**ASSIGNMENT**: Each entry that follows should be given again word for word; please leave out its pictures.
*** Opening of RECORDS TO USE ***
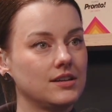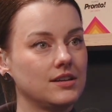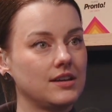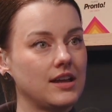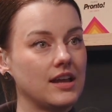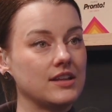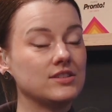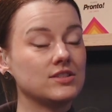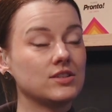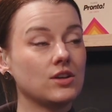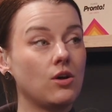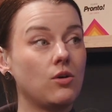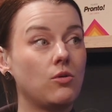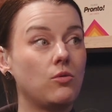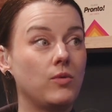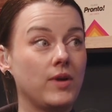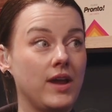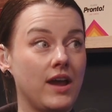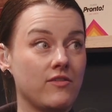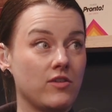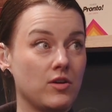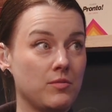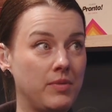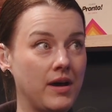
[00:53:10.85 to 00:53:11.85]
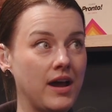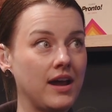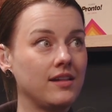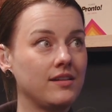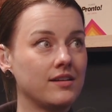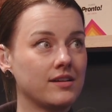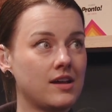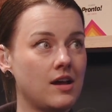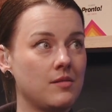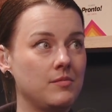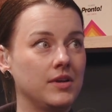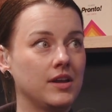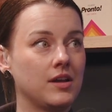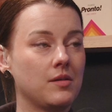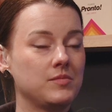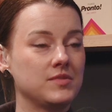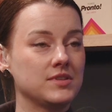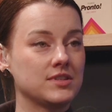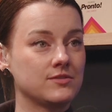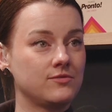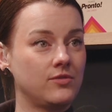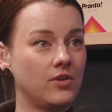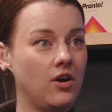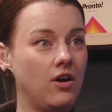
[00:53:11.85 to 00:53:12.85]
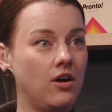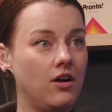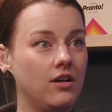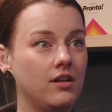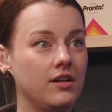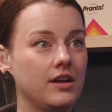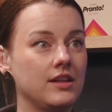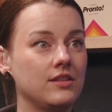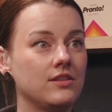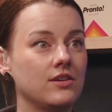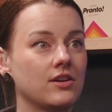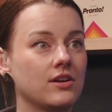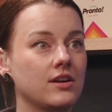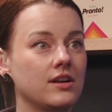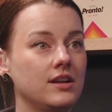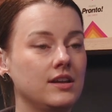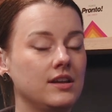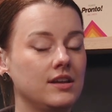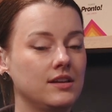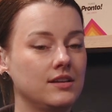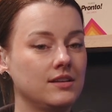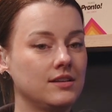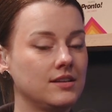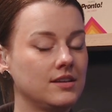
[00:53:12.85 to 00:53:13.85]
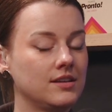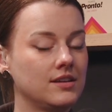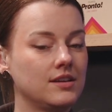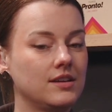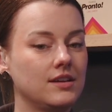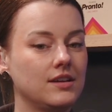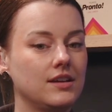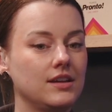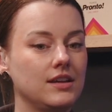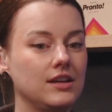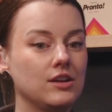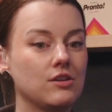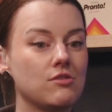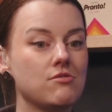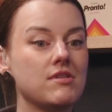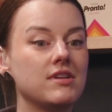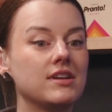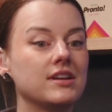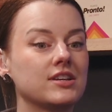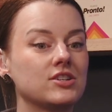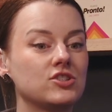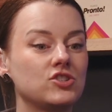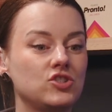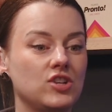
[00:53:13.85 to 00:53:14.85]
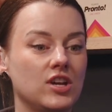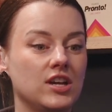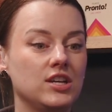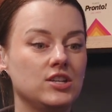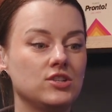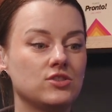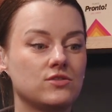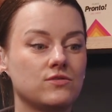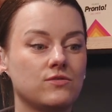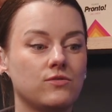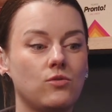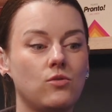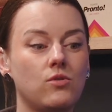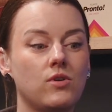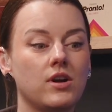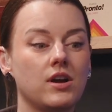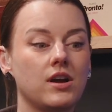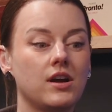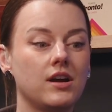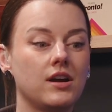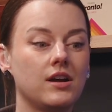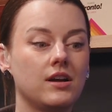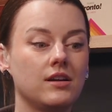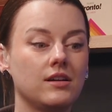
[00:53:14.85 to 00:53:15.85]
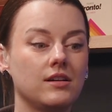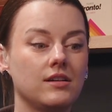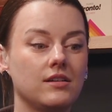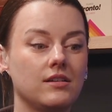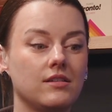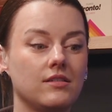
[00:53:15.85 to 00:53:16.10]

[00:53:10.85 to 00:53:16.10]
And so we have our pilot coming up this fall, and they're going to, in exchange for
*** Close of RECORDS TO USE ***
**REPLY TO THE TASK**:
[00:53:10.85 to 00:53:11.85]
[00:53:11.85 to 00:53:12.85]
[00:53:12.85 to 00:53:13.85]
[00:53:13.85 to 00:53:14.85]
[00:53:14.85 to 00:53:15.85]
[00:53:15.85 to 00:53:16.10]

[00:53:10.85 to 00:53:16.10]
And so we have our pilot coming up this fall, and they're going to, in exchange for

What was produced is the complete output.